With the pictures left out, restate every entry word for word.

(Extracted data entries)

━━━━━━━━

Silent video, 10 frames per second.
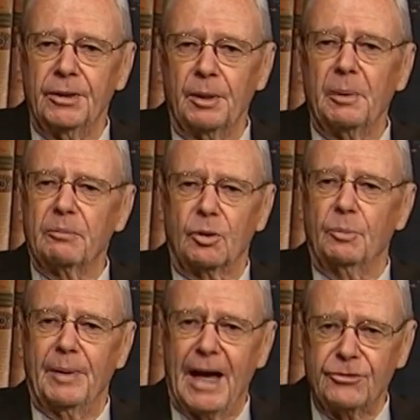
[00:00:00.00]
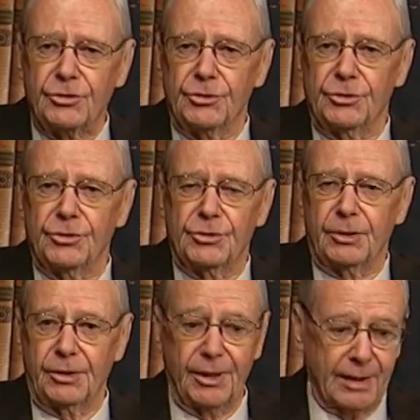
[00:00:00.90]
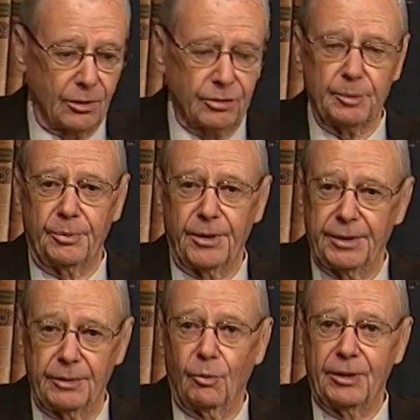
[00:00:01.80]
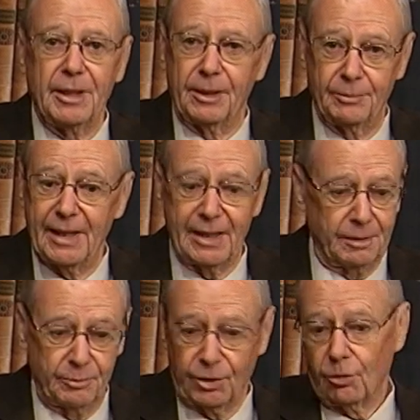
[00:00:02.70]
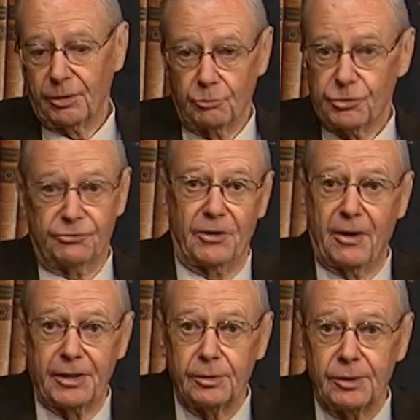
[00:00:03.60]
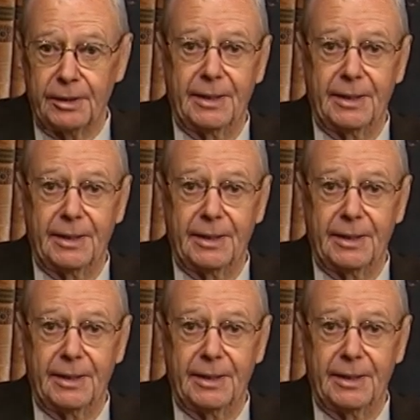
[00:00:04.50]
the biblical passages, God looked upon what he had made, and behold, it was very good.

━━━━━━━━

Solution for this task:
Silent video, 10 frames per second.
[00:00:00.00]
[00:00:00.90]
[00:00:01.80]
[00:00:02.70]
[00:00:03.60]
[00:00:04.50]
the biblical passages, God looked upon what he had made, and behold, it was very good.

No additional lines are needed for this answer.